En relación con el primer punto es indiscutible que su conducta se encuadró, en términos generales, en las deplorables líneas establecidas por la jerarquía católica. No fue un monstruo como Christian von Wernich, activo participante en la comisión de delitos de lesa humanidad y por ello condenado por la Justicia argentina; o un troglodita medieval como el obispo castrense Antonio Baseotto, que propuso colgarle una piedra de molino al cuello y tirar al mar al ministro de Salud Ginés González García por haber recomendado la utilización de preservativos. Pero tampoco fue un cristiano ejemplar como los obispos Enrique Angelelli y Carlos Horacio Ponce de León, el padre Carlos Mugica, los sacerdotes palotinos o las monjas francesas Léonie Duquet y Alice Domon, todos asesinados por la dictadura, o como los obispos Miguel Hesayne, Jorge Novak y Jaime de Nevares, duros críticos del régimen militar.

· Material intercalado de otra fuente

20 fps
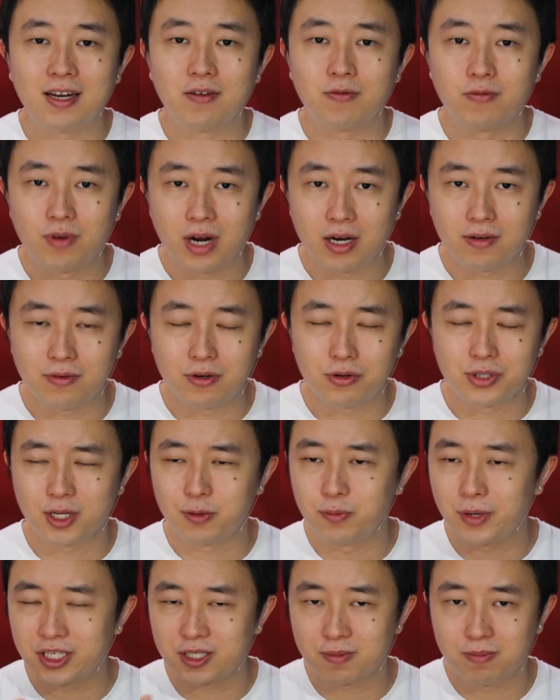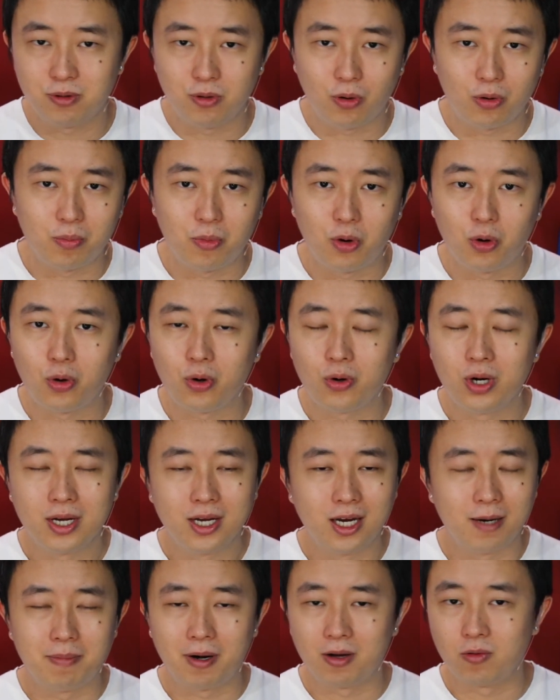unravels and we explore more
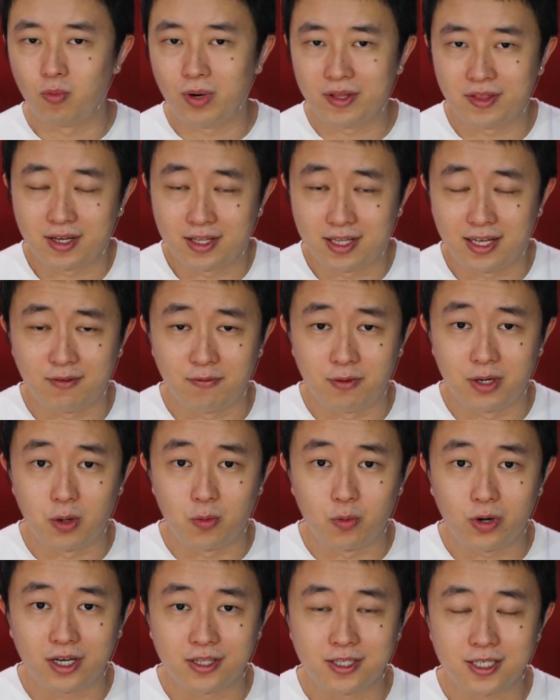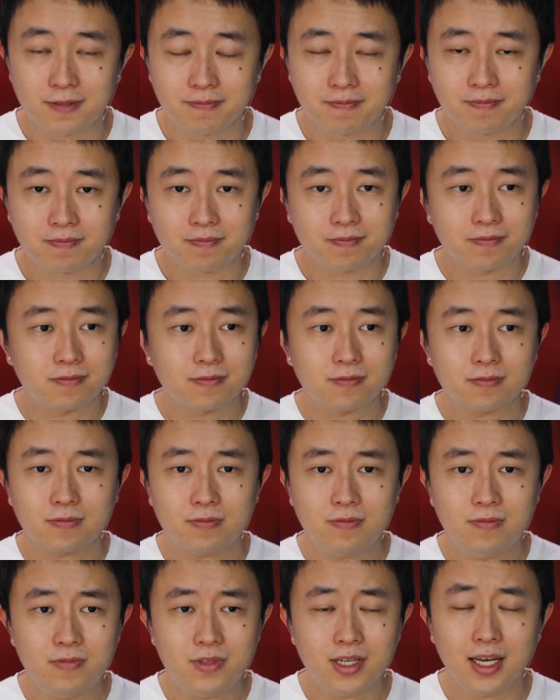about what the client really wants,
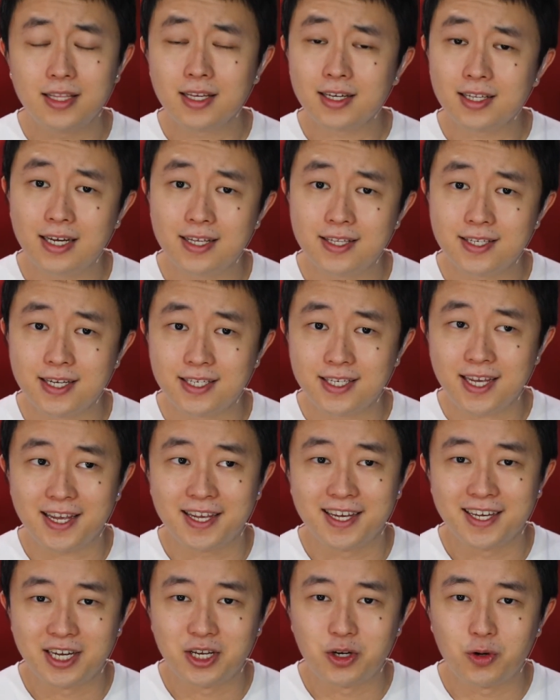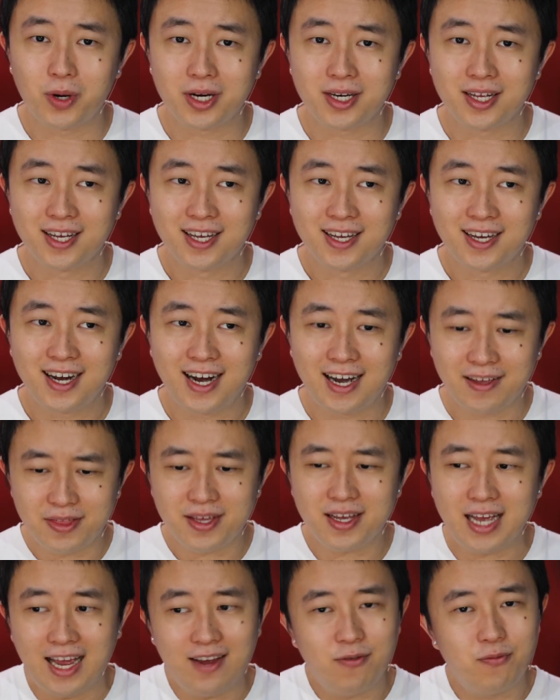and the client says, hey, you know what? I
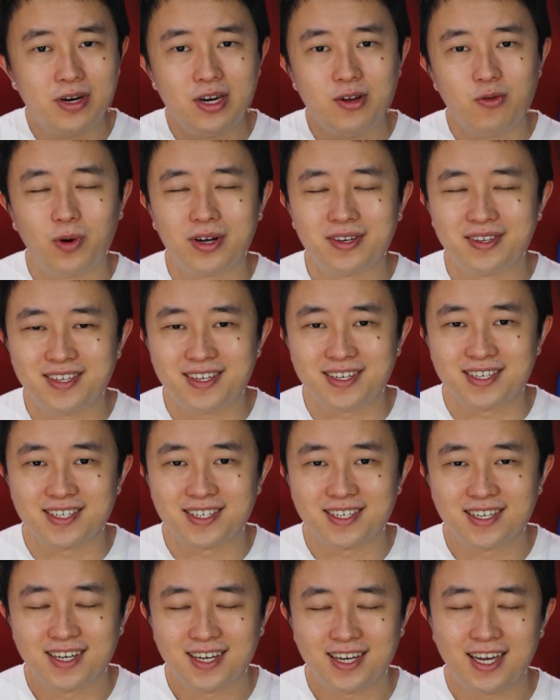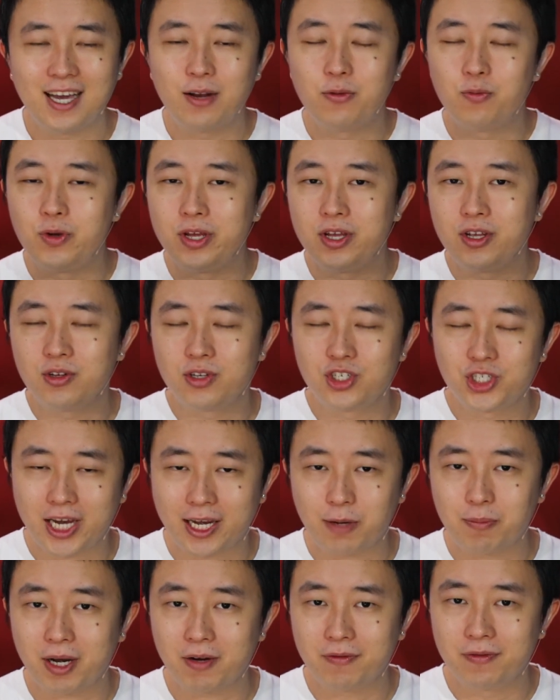think I really want this. And we
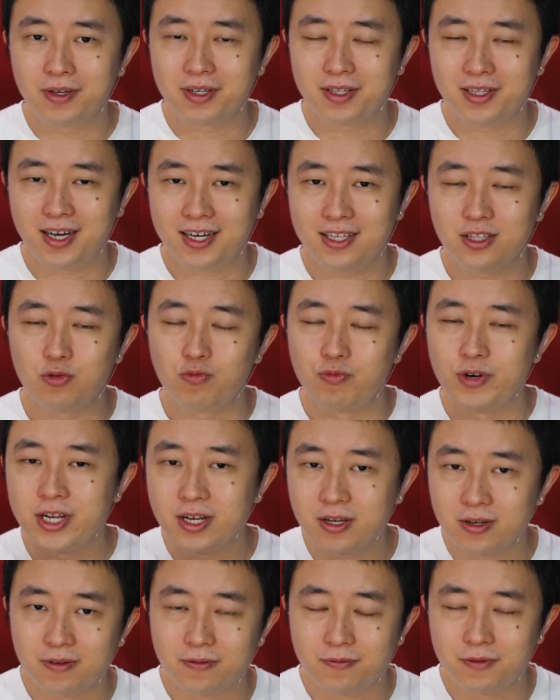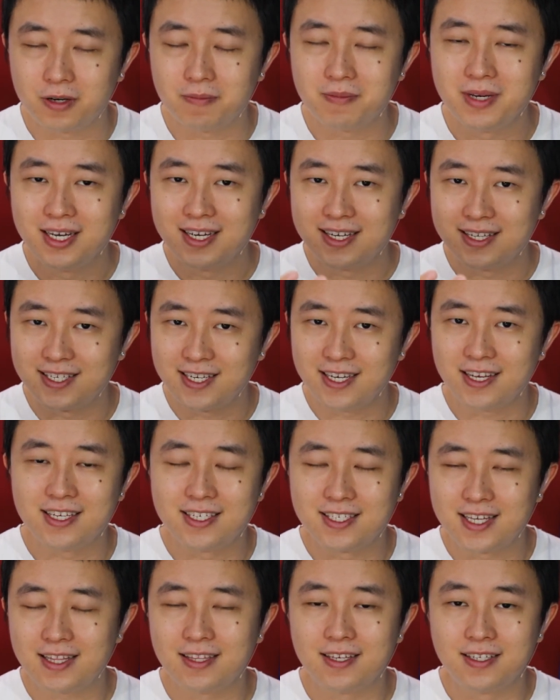check back with the client to reconfirm and see, is
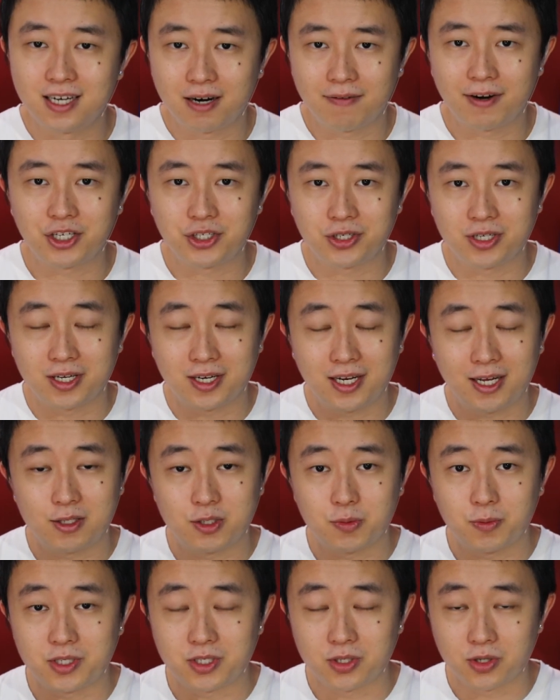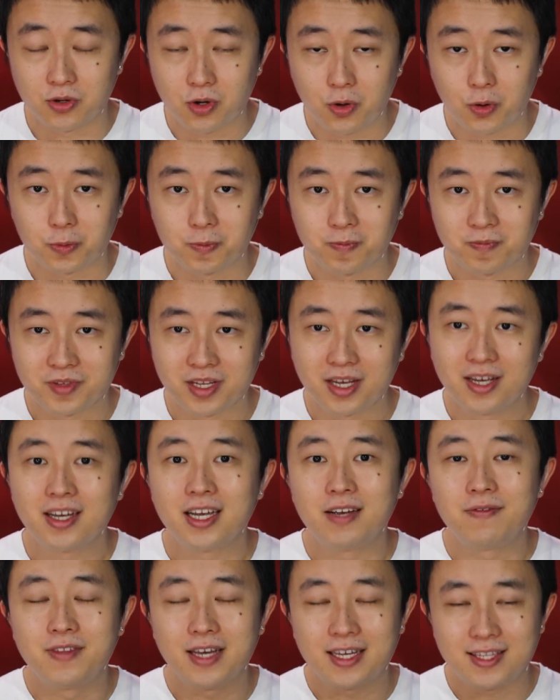that the direction the client wants to go?
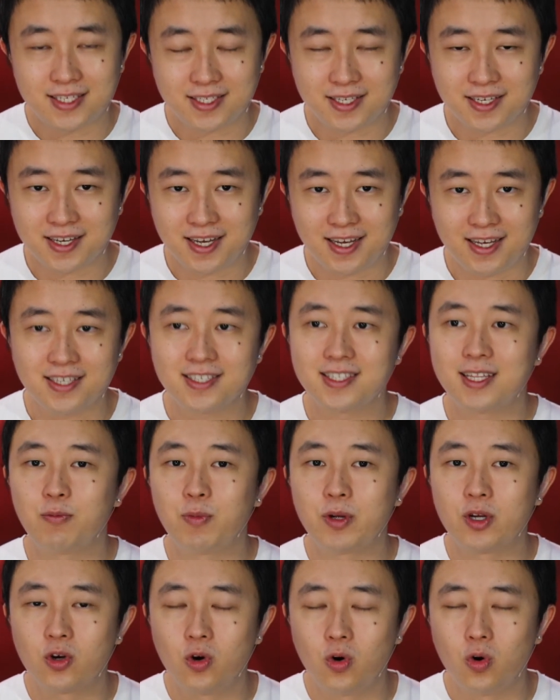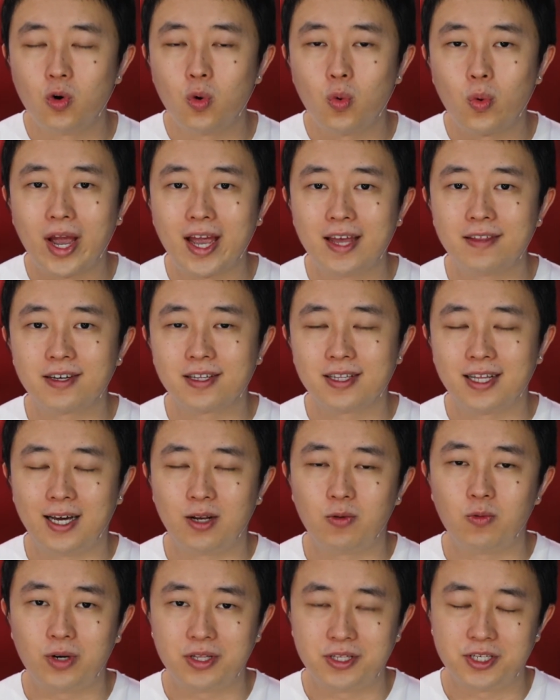If that's the case, then we go where the
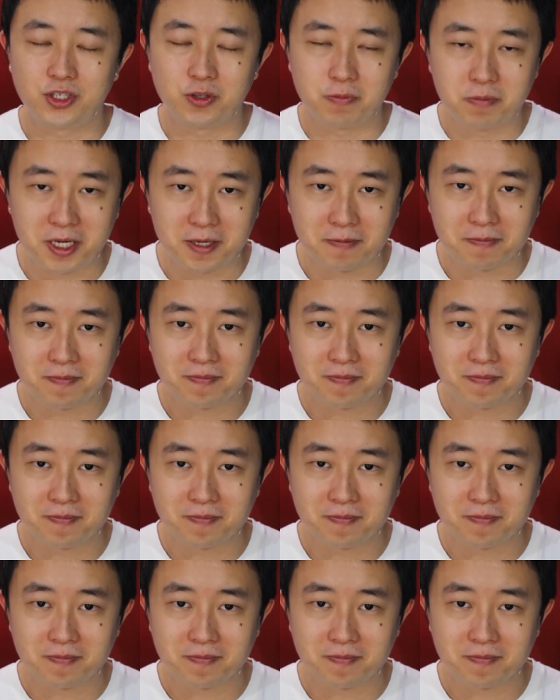client wants to be.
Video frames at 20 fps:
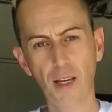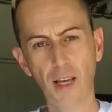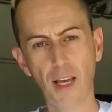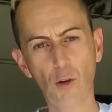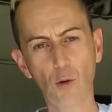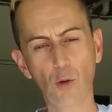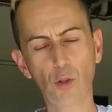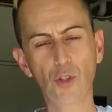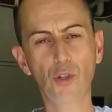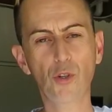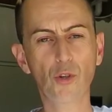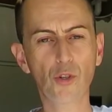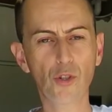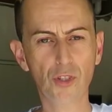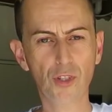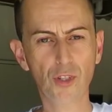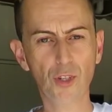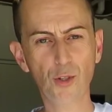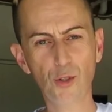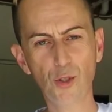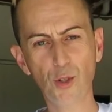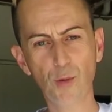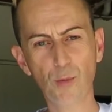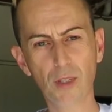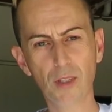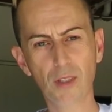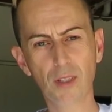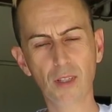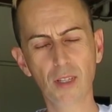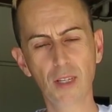Hey all you gorgeous
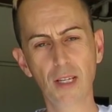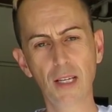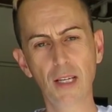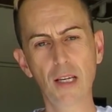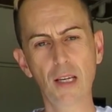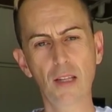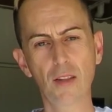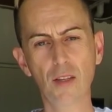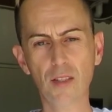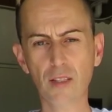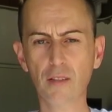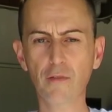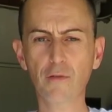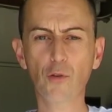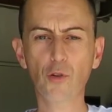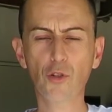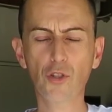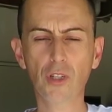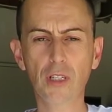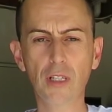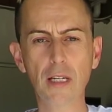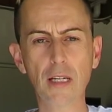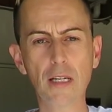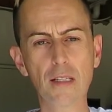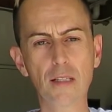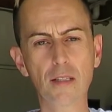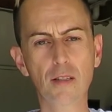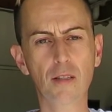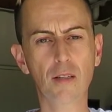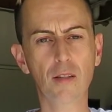YouTubers. This unfortunately
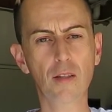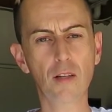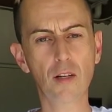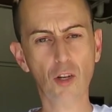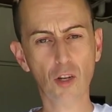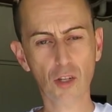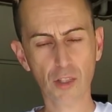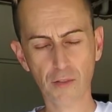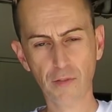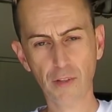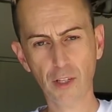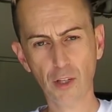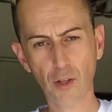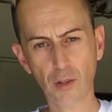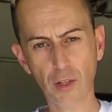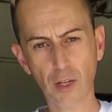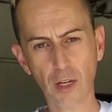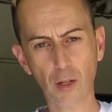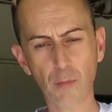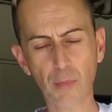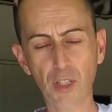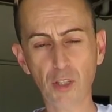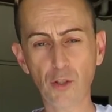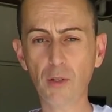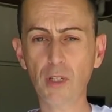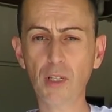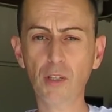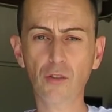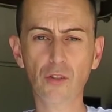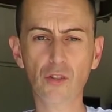is the last video that I'll be
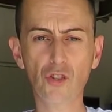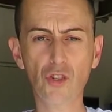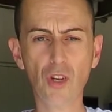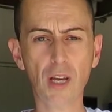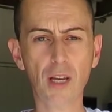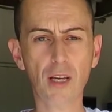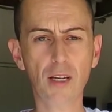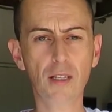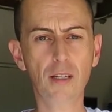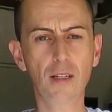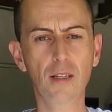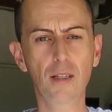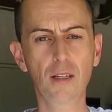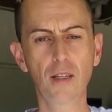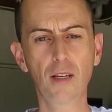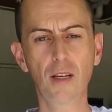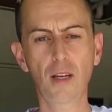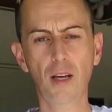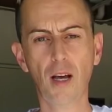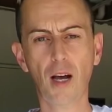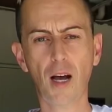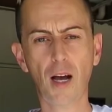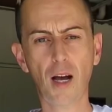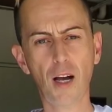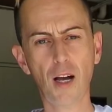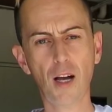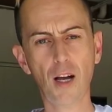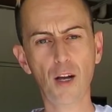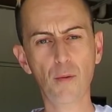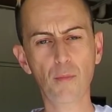doing on the Jag.
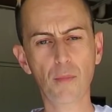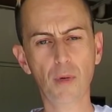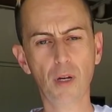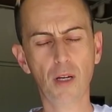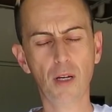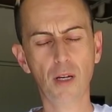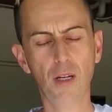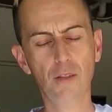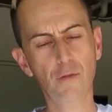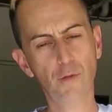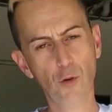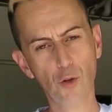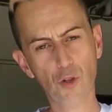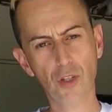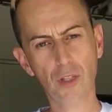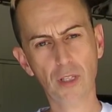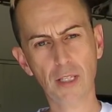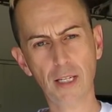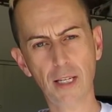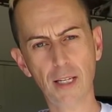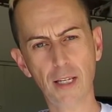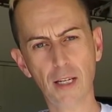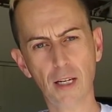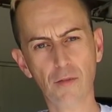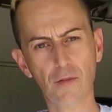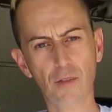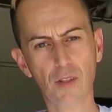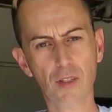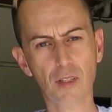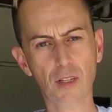Unfortunately
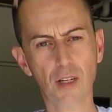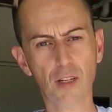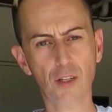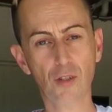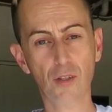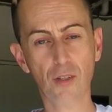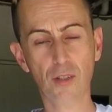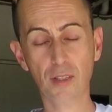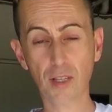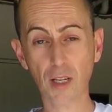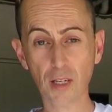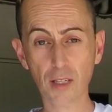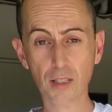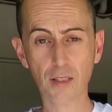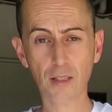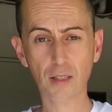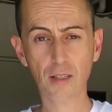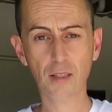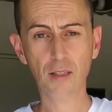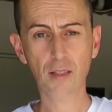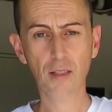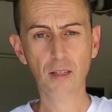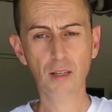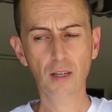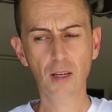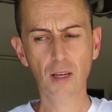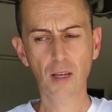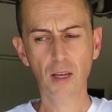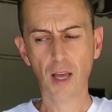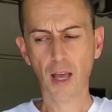I've decided to sell it
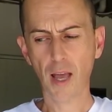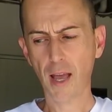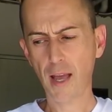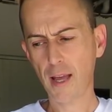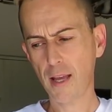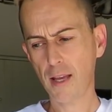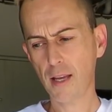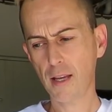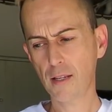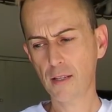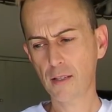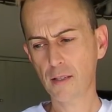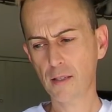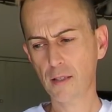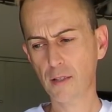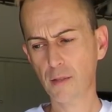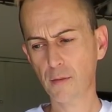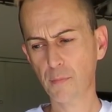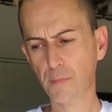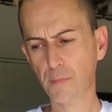and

El por entonces Provincial de la Compañía de Jesús tuvo una conducta reprobable en relación con dos de sus directos subordinados, los sacerdotes Francisco Jalics y Orlando Virgilio Yorio, quienes ejercían su labor pastoral en una villa del Bajo Flores y fueron secuestrados y torturados por la dictadura ante la inacción de su superior, que los privó de su protección. Algunos testimonios, como el de Alicia Oliveira, rechazan estas críticas señalando su activa colaboración para salvar la vida de clérigos y laicos en peligro. Pero la evidencia documental –que no es lo mismo que una opinión– aportada en estos días por Horacio Verbitsky en Página/12 o lo que escribiera un eminente católico como Emilio F. Mignone lo tipifican como un pastor que entregó “sus ovejas al enemigo sin defenderlas ni rescatarlas”, en un caso al menos de un nieto que fue apropiado por los represores manteniendo oculta esta información por años. Lo más probable es que ambas actitudes sean ciertas, pero los buenos gestos destacados por algunos no alcanzan para opacar la gravedad de los otros. En un país en donde todos sabían de los crímenes perpetrados por el terrorismo de Estado no se puede aducir ignorancia, menos que menos un sacerdote que administraba el sacramento de la confesión y en permanente contacto con el común de la gente. En su momento, Bergoglio pidió perdón en nombre de la Iglesia “por no haber hecho lo suficiente” para preservar los derechos humanos ante la barbarie del terrorismo de Estado; debería haberlo pedido, en cambio, por el explícito apoyo que la jerarquía les brindó a los genocidas y no por lo poco que hizo para combatirlos. ¿Neutralidad o tolerancia ante el terrorismo de Estado? ¡Hum!, recordemos lo que dice el Dante en La divina comedia: “El círculo más horrendo del infierno está reservado para quienes en tiempos de crisis moral optan por la neutralidad”.